Droit pénal et de la presse
le 14/09/2023

La condamnation d’une société pour le suicide de son salarié

Cass. Crim., 31 janvier 2023, n° 22-80.482

Par arrêt en date du 31 janvier 2023, la Chambre criminelle de la Cour de cassation a validé le raisonnement d’une Cour d’appel ayant retenu un lien de causalité entre le suicide d’un salarié et le comportement de son employeur, et condamné ce dernier du chef d’homicide involontaire.

Plus précisément, à la suite d’une collision en mer de deux navires, le 23 décembre 2020, le capitaine de l’un des deux se voyait notifier son affectation à un poste à terre, lors de son débarquement ; cette décision faisait suite à une enquête interne qui n’avait pas conclu à une faute suffisante pour le licencier.

Quelques semaines plus tard, celui-ci se suicidait à son domicile, en laissant un message à ses collègues, expliquant que son geste trouvait son origine dans la décision de son employeur.

Les juges du fond avaient retenu que cette affectation à terre constituait « une sanction déguisée, qui ne pouvait être reçue que comme telle, témoignant du mépris de la compagnie à son égard. » et estimait que ce comportement fautif de l’employeur a été le « facteur déclenchant de son passage à l’acte suicidaire ».

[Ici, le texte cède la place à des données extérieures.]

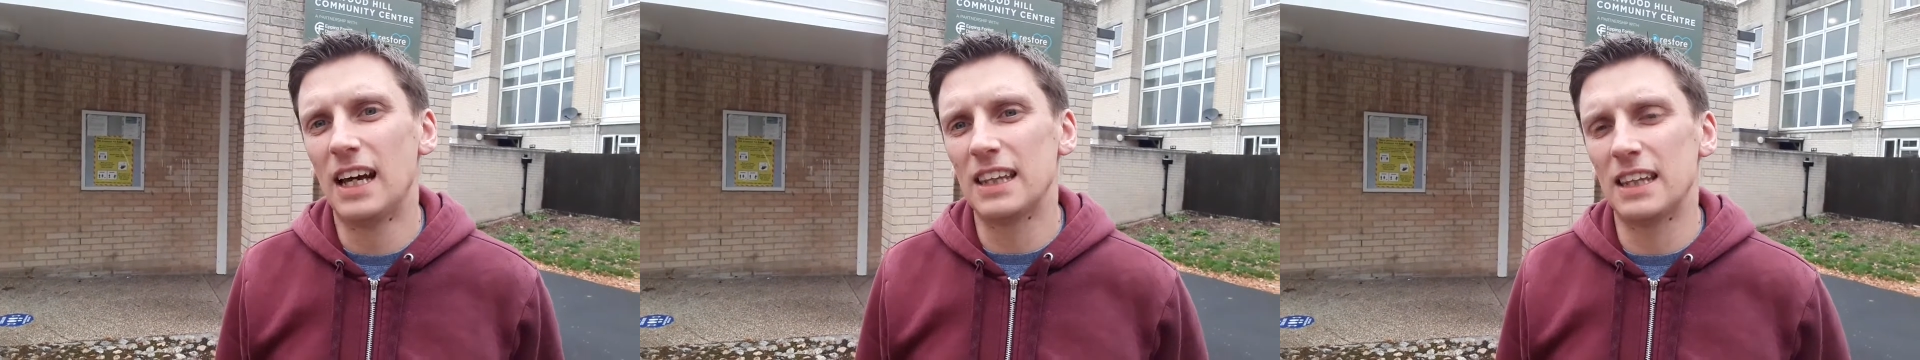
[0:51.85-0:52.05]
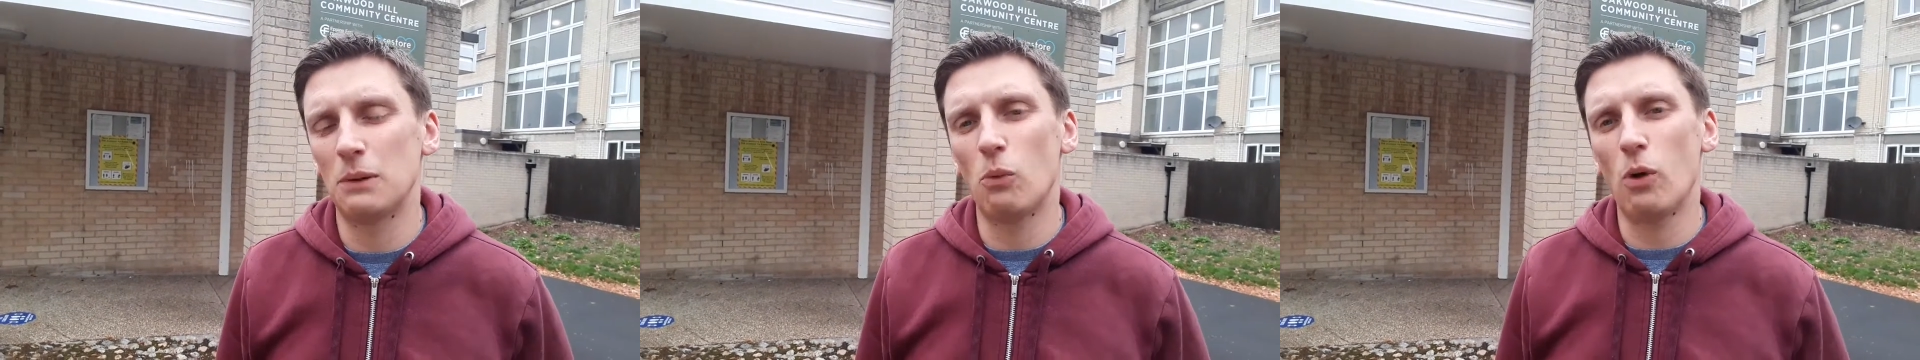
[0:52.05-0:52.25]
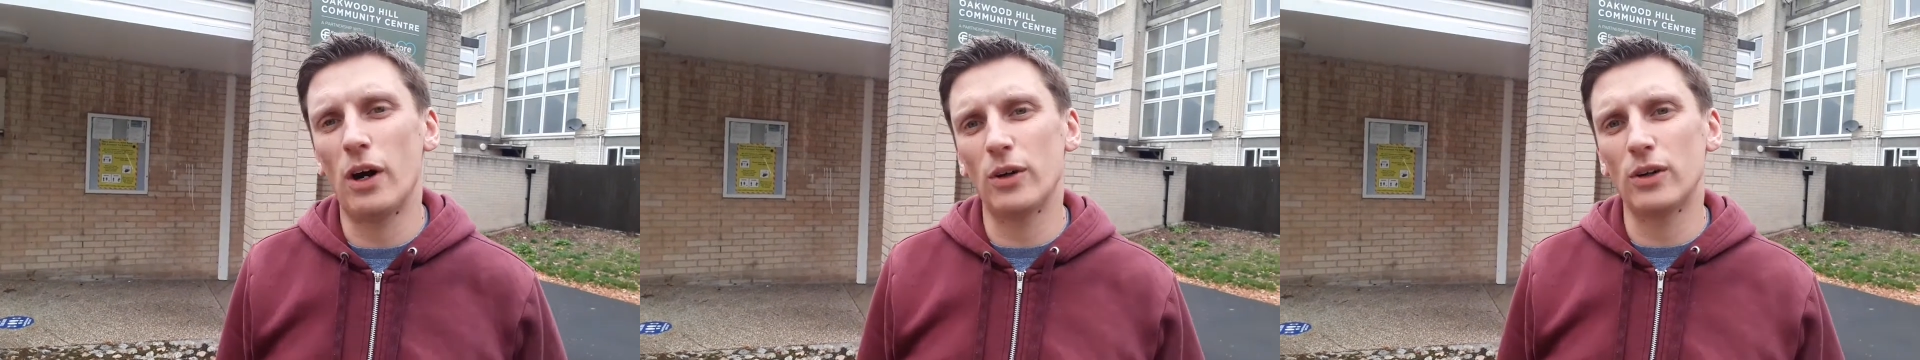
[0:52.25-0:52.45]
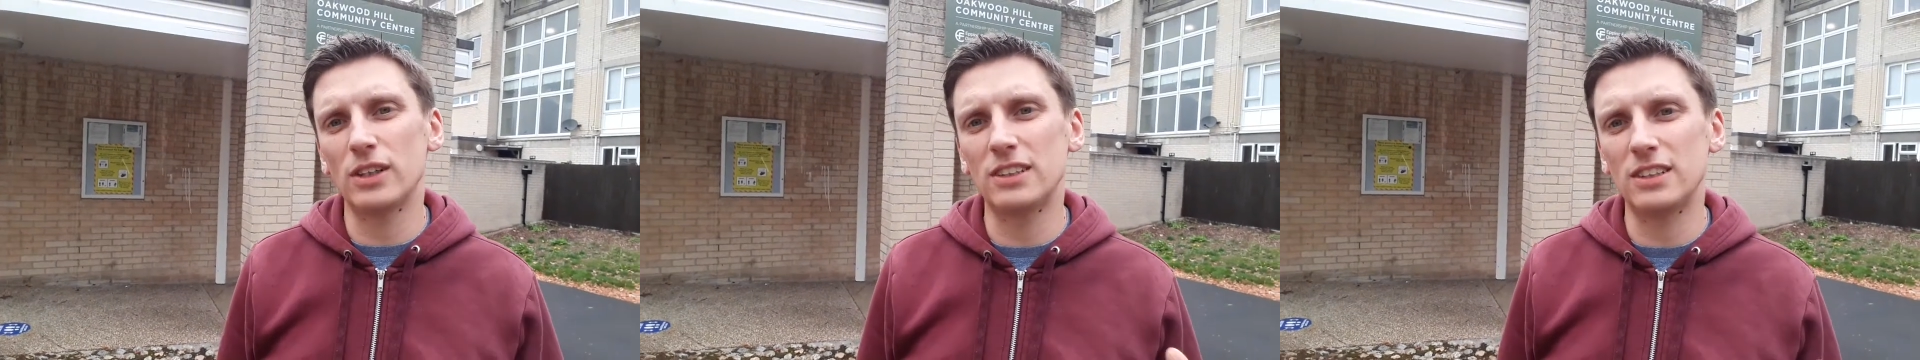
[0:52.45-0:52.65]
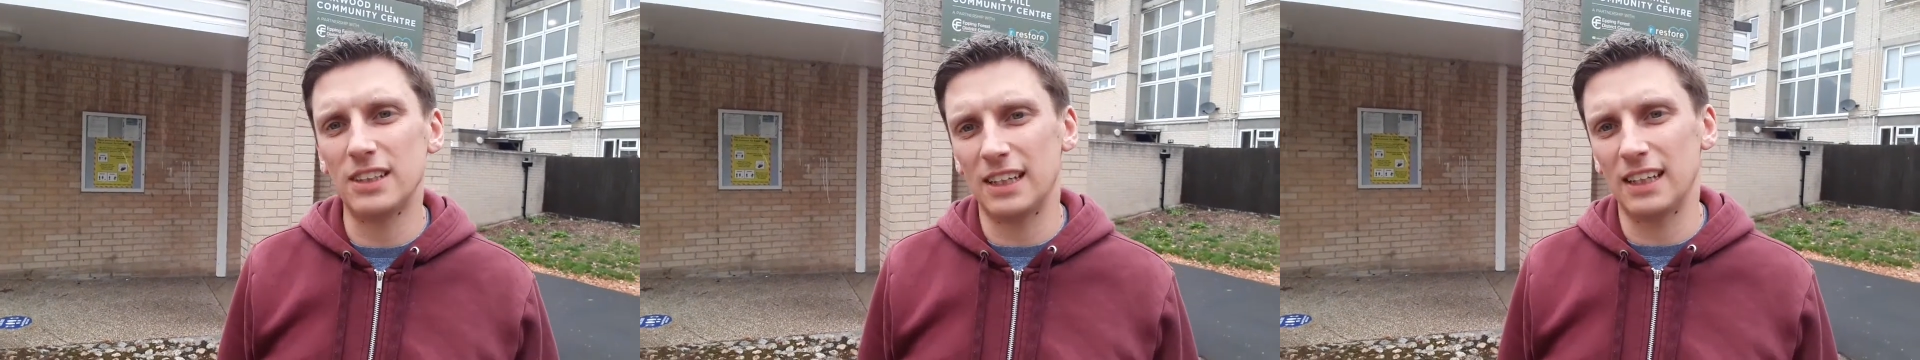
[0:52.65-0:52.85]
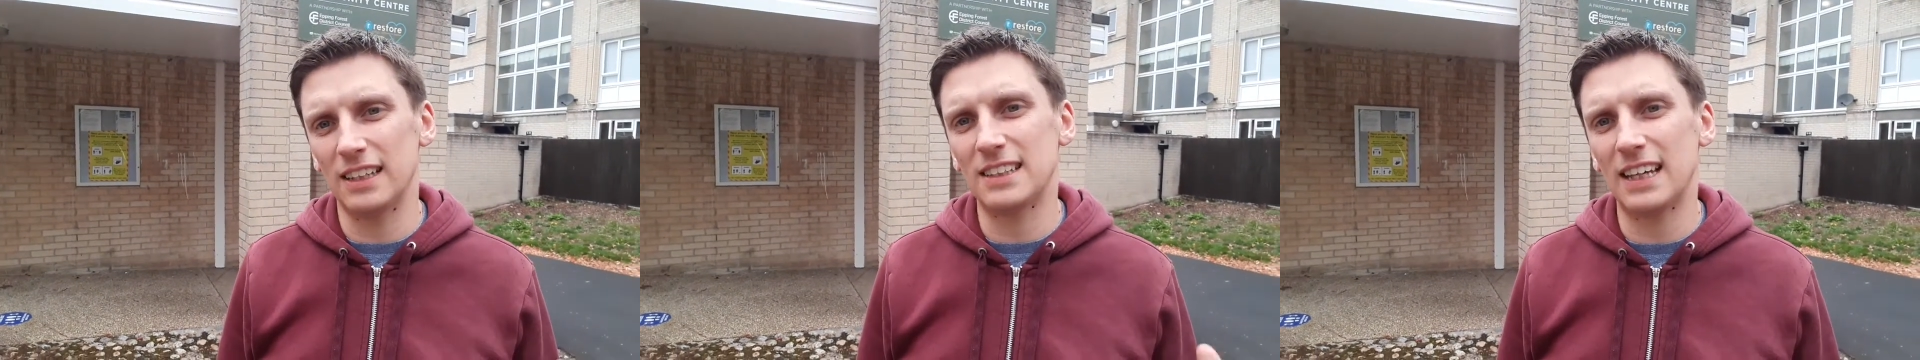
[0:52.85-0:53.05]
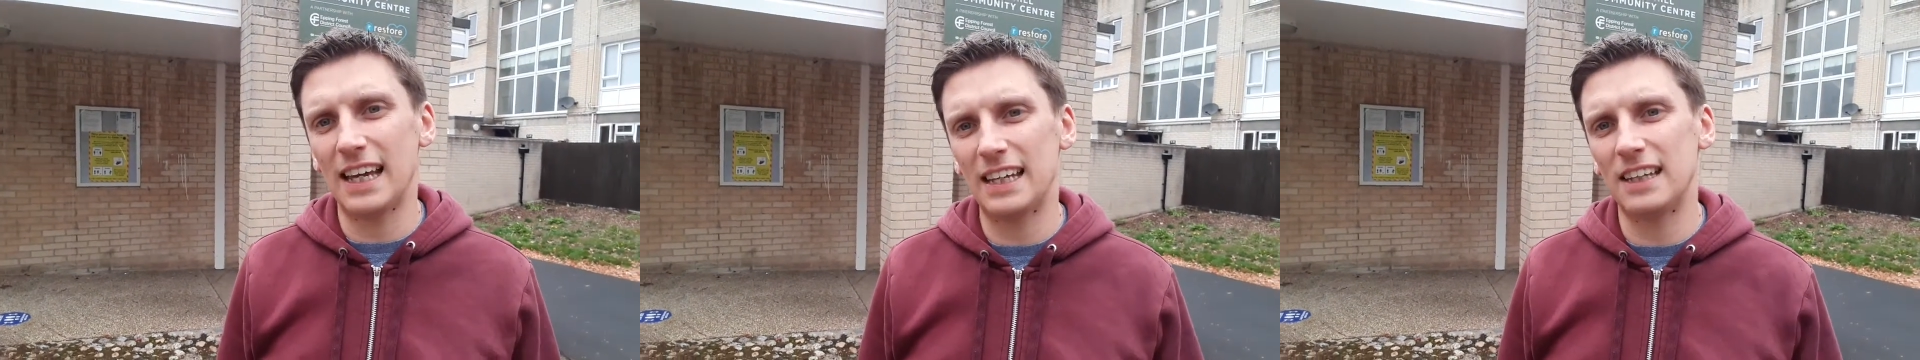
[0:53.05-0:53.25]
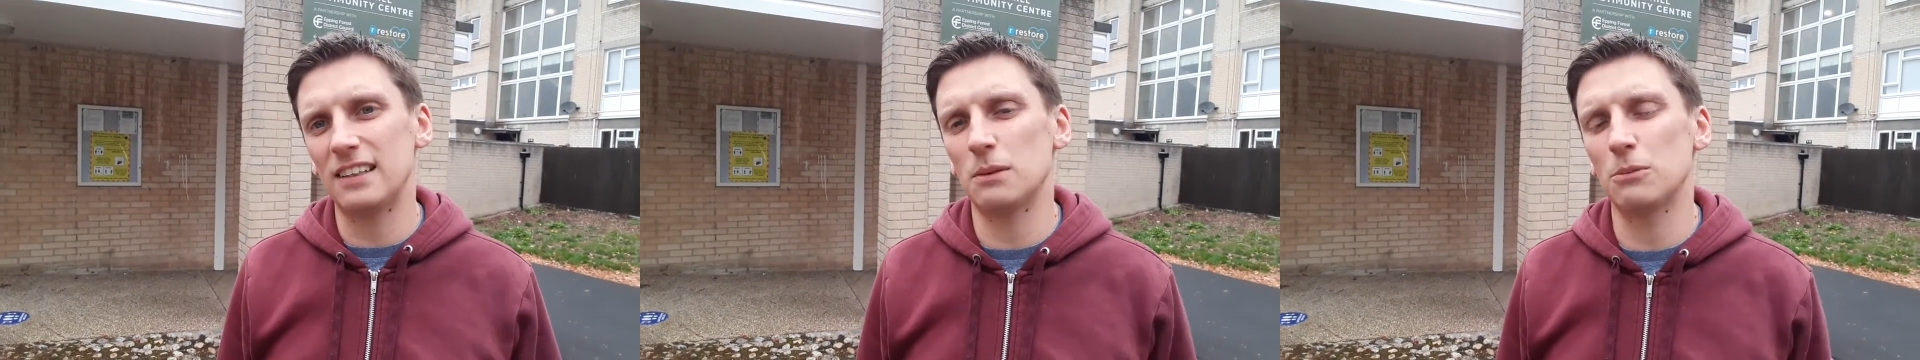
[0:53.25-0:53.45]
then why not consider
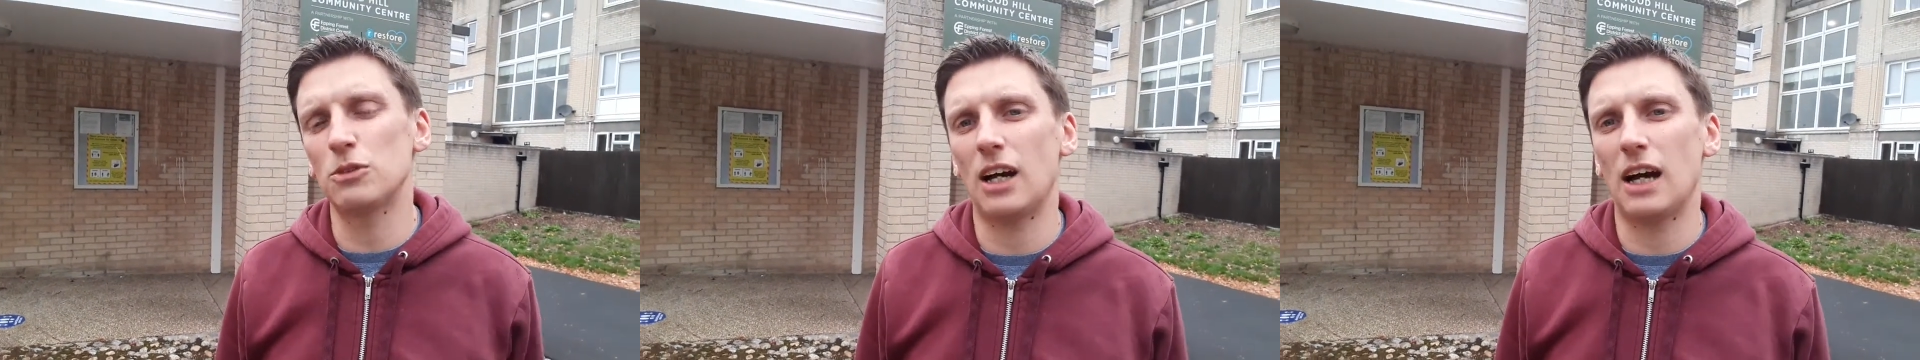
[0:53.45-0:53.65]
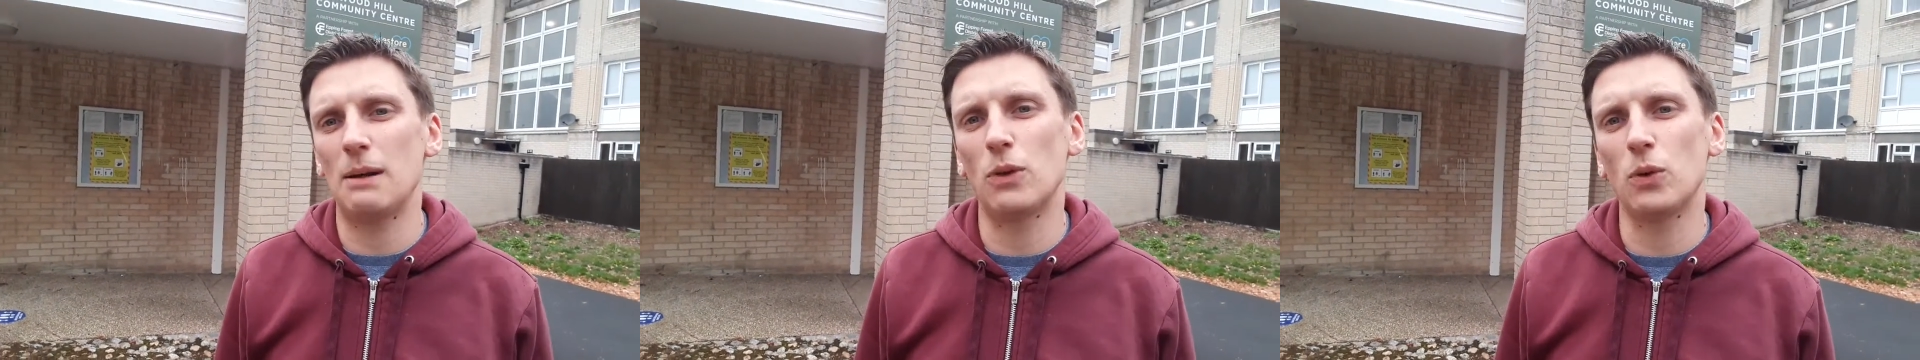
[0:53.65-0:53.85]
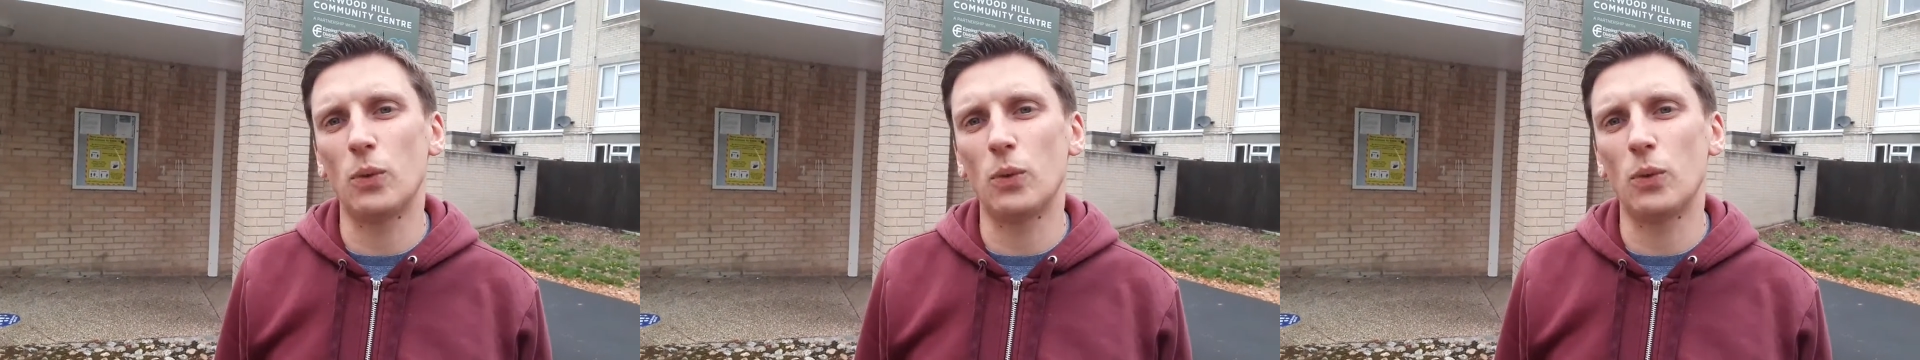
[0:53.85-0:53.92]
taking some time the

Au soutien de son pourvoi en cassation, la société maritime relevait l’absence de « continuité temporelle » entre la faute retenue à son encontre – savoir la décision de réaffectation professionnelle – et le suicide de son salarié, pour contester le caractère certain du lien de causalité – condition pour retenir l’infraction d’homicide involontaire.

La chambre criminelle a toutefois rejeté le pourvoi, confirmant ainsi l’existence d’une faute d’imprudence de l’employeur, en lien indirect mais certain avec le décès de son salarié.

L’application de la qualification d’homicide involontaire au cas du suicide pourrait a priori surprendre, ces deux notions s’opposant par leur intentionnalité respective – le suicide étant un acte intentionnel par essence.

Par cette jurisprudence, la Chambre criminelle confirme que, pour retenir le délit d’homicide involontaire, la certitude du lien de causalité n’exige pas une immédiateté entre le comportement fautif reproché et le résultat dommageable.